ASIC has recently reviewed 21.4 million Australian credit card accounts that were opened between July 2012 and June 2017. This review in a report revealed that 18.5% of consumers are struggling with credit card debt.

In their review, ASIC discovered that consumers are not being given credit cards that are more suited to their financial needs. In one example, it’s mentioned that consumers are consistently carrying balances on high interest rate products, although there are lower interest rate products available in the market. This would help saved consumers money.

ASIC estimates that these consumers could have possibly saved approximately $621 million in interest between 2016 and 2017 if their balances were on the lower interest rate credit cards that were available. 

ASIC also found that with balance transfers, the data showed that consumers generally did reduce their credit card debt during the promotional period after transferring to a new card. However, there was 30% of consumers that increased their debt by 10% or more after a balance transfer, defeating the overall purpose of a balance transfer to reduce interest and debt.

Deputy Chair Kell said that 'only a handful of credit providers take proactive steps to address persistent debt, low repayments or poorly suited products. There are a number of failures by lenders to act in the interests of consumers and we expect them to respond swiftly to our findings. We will be following up to ensure the problems we have identified are addressed, including public updates later this year'.

ASIC had acknowledged that the rules introduced in 2012 did help consumers reduce the interest being charged on their credit card balances.

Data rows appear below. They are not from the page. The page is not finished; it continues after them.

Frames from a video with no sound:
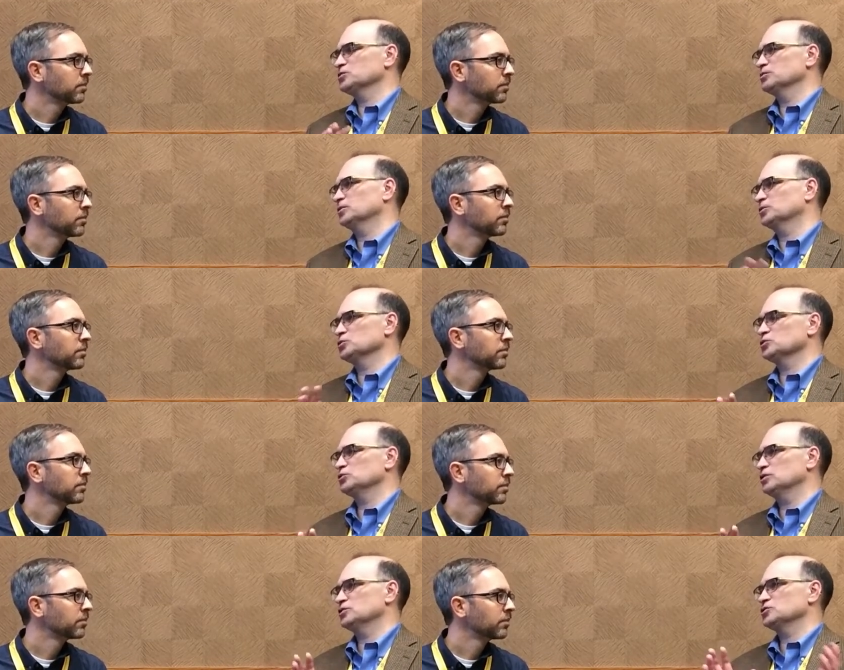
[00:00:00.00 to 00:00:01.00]
Speaker 1: from the
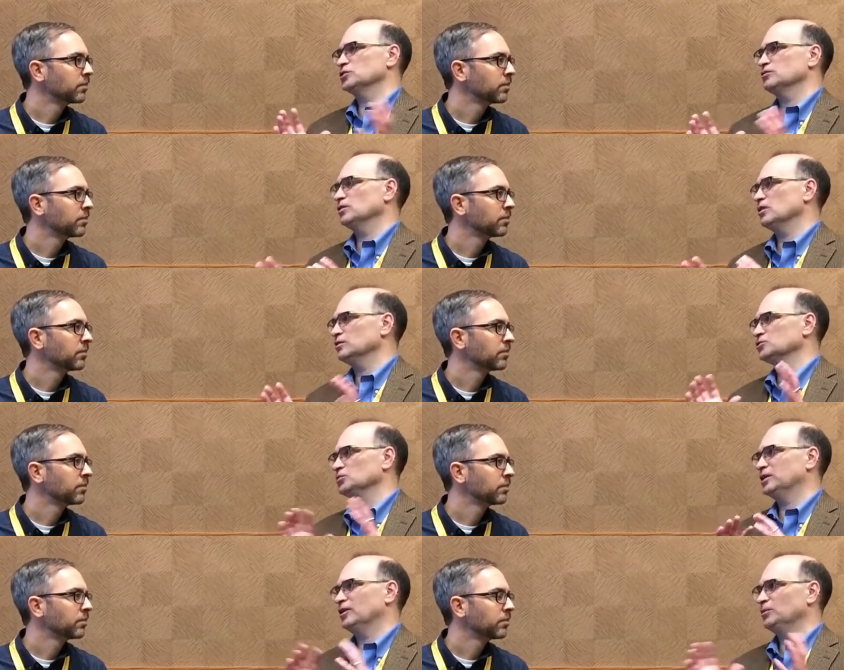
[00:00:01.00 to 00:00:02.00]
Christian tradition and
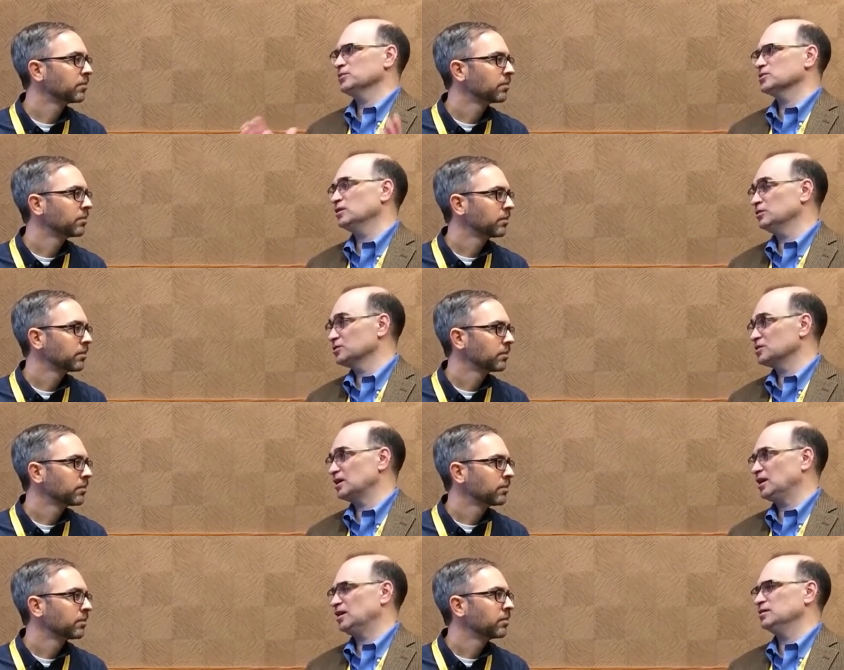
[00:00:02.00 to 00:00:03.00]
theology would help us to
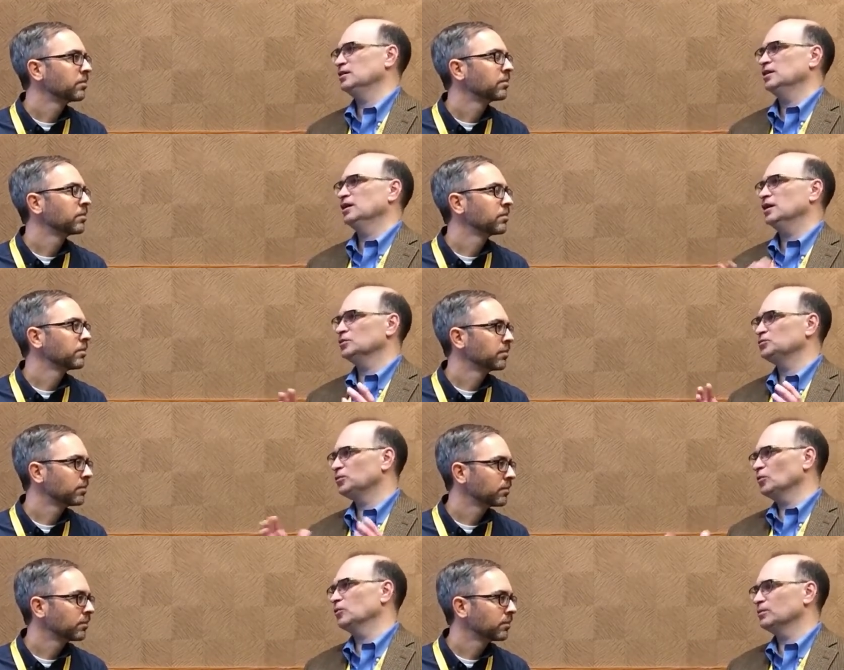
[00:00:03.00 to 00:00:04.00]
understand and
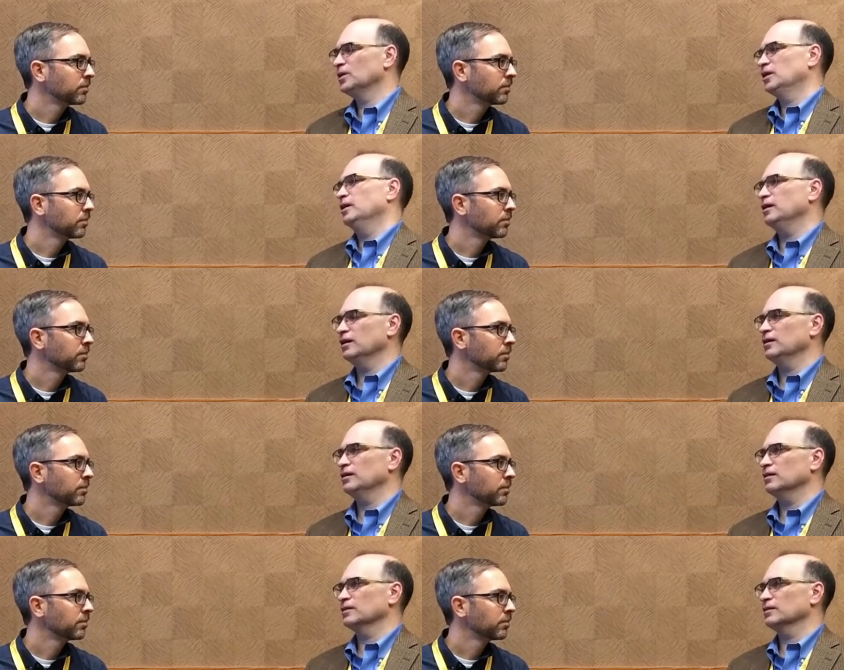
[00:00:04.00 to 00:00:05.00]
inform uh,
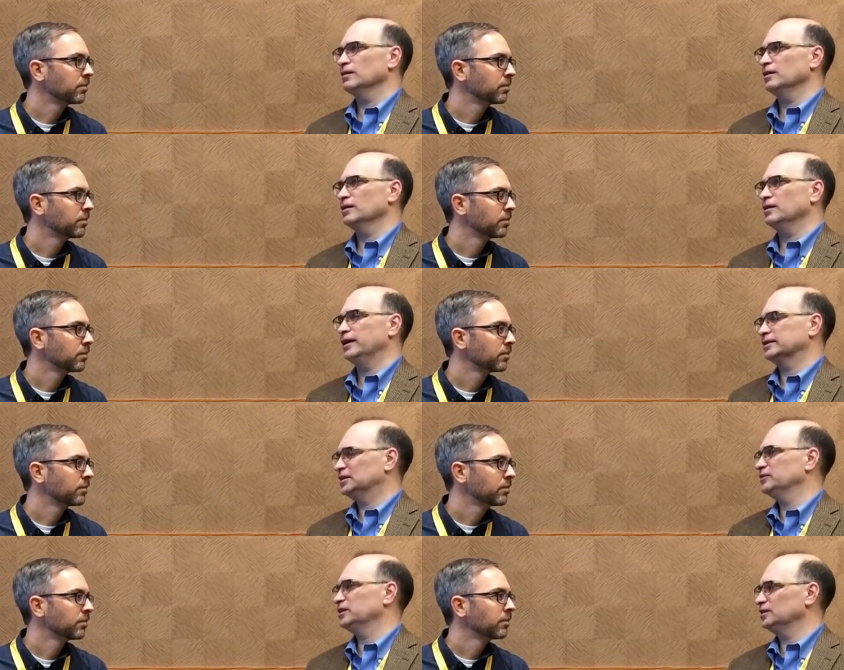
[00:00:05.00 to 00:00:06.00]
our uh,
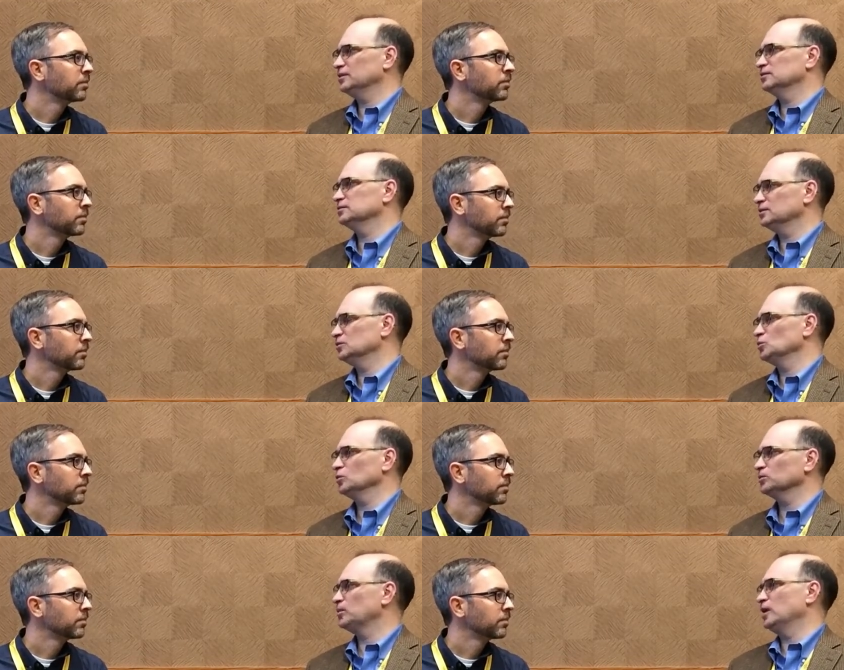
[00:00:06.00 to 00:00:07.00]
activity in, in the
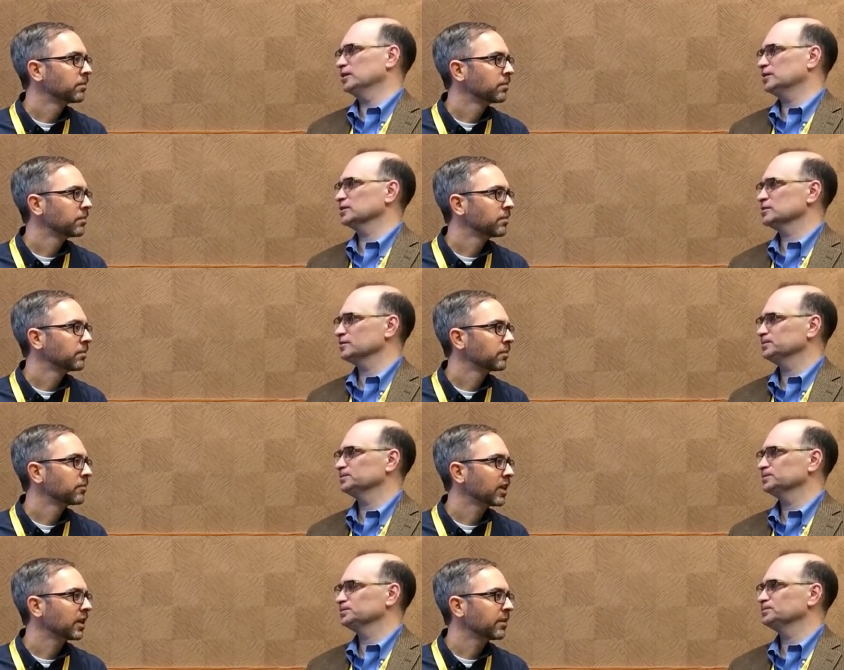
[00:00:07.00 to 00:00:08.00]
world of politics?
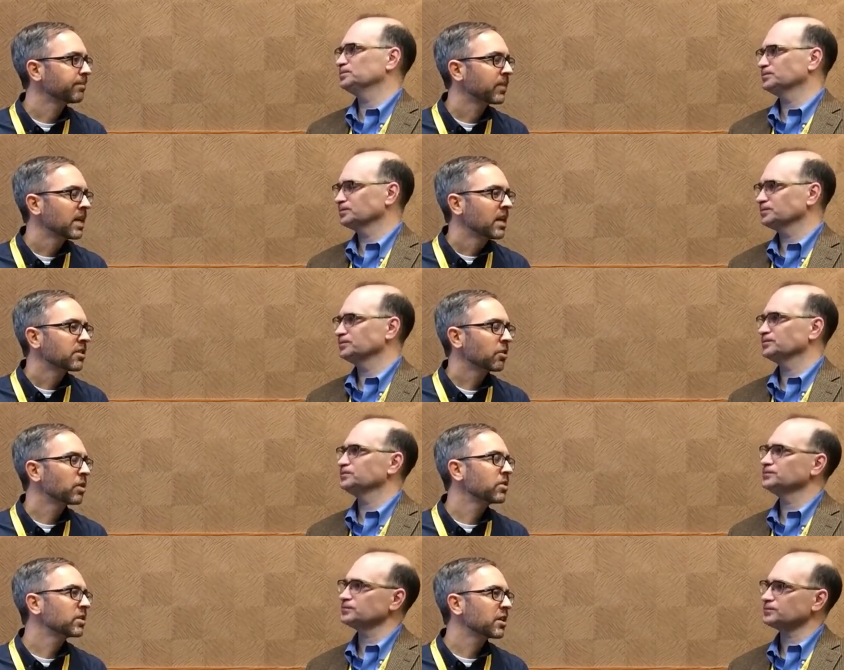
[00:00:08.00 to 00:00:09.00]
Right. So
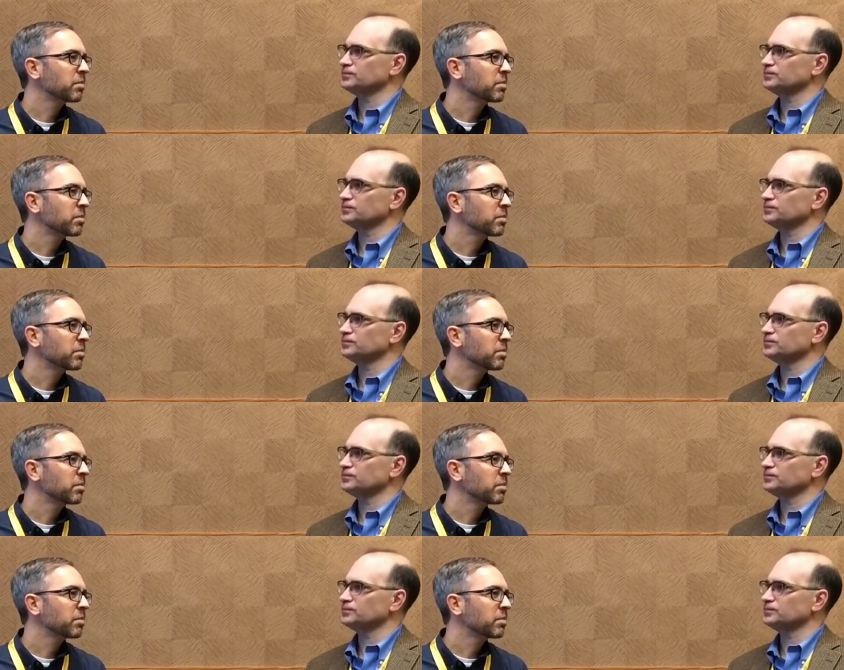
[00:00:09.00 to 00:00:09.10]
when you say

One of these rules required lenders to contribute repayments towards the balance accruing the highest interest rate first.

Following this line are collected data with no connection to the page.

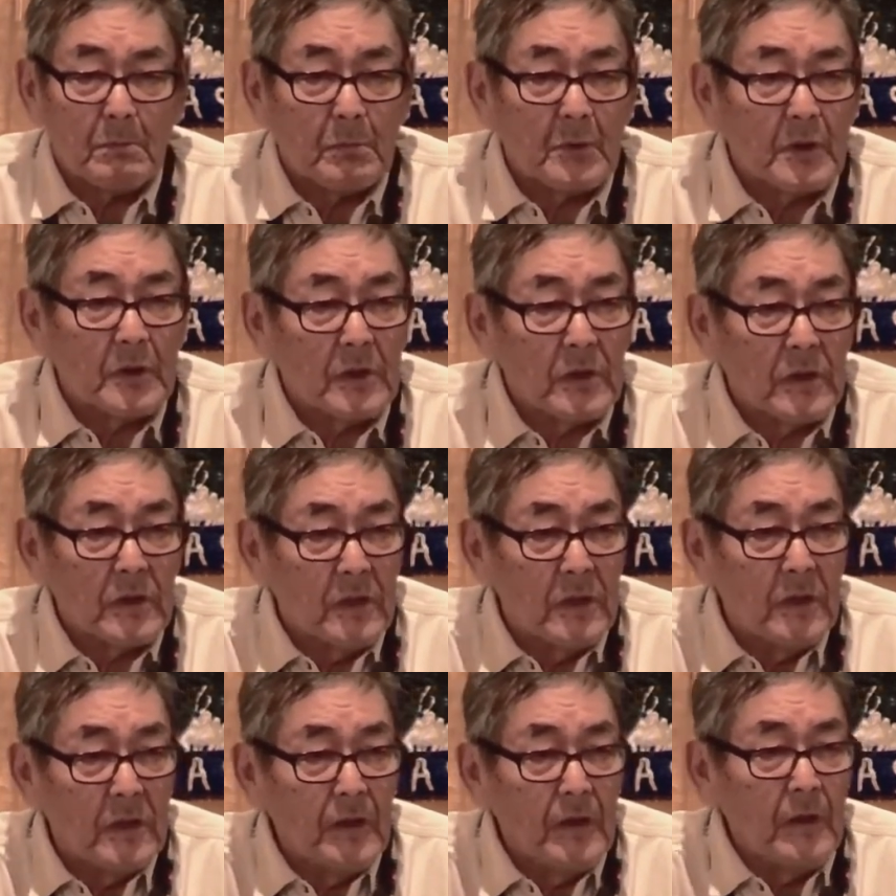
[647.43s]

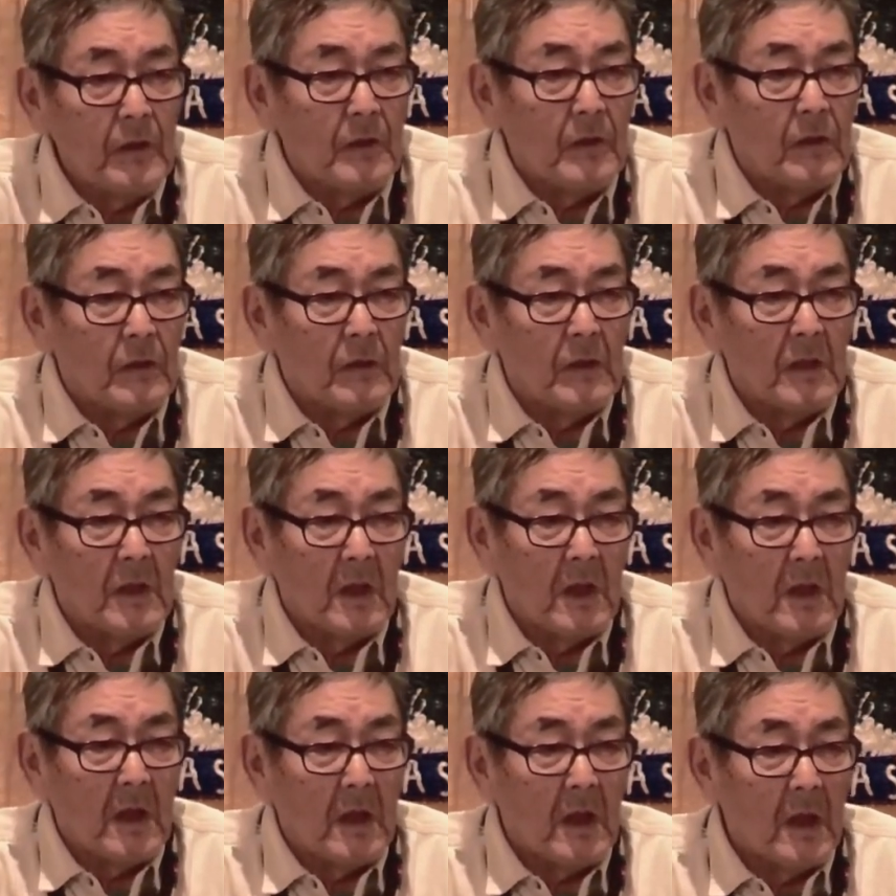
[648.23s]
in
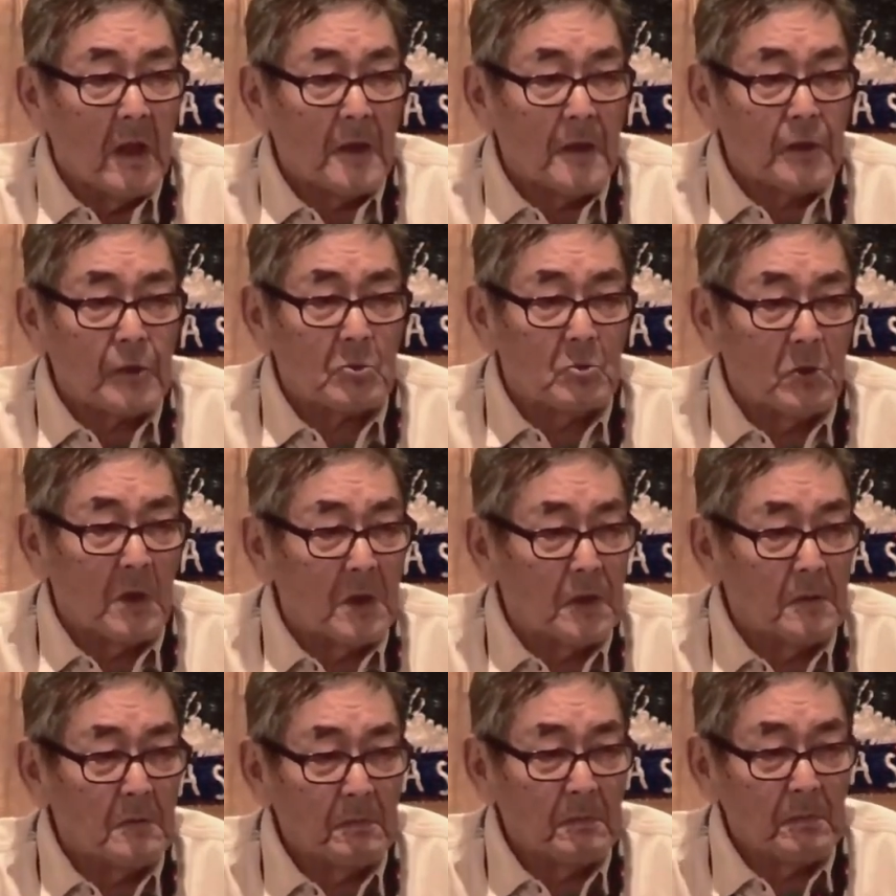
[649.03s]
as one
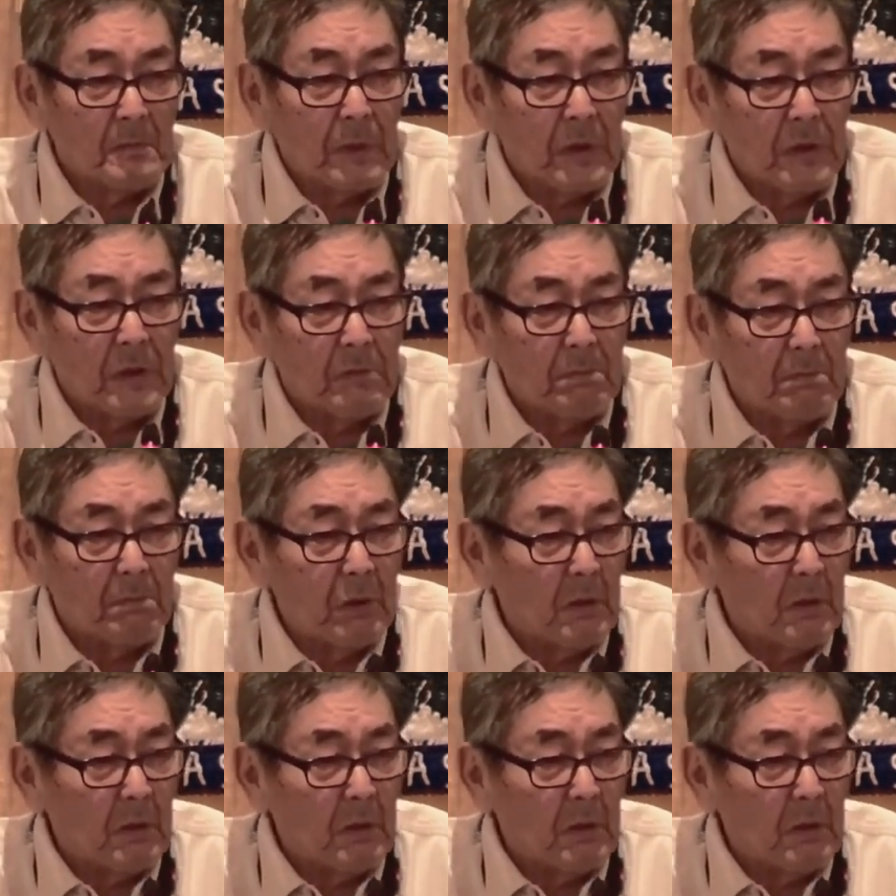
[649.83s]
people.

Credit card lenders Citibank, Lattitude, American Express and Macquarie had not switched from the old rules on credit cards opened prior to June 2012. ASIC has estimated that this has caused almost 525,000 consumers to have paid excessive interest. 

A new Banking Code of Practice is expecting Citibank and Macquarie to fully adopt the new repayment allocation method in 2019. American Express is expressed interest in also following suit and applying the same change in 2019. However, Lattitude is still debating their adoption of this new rule.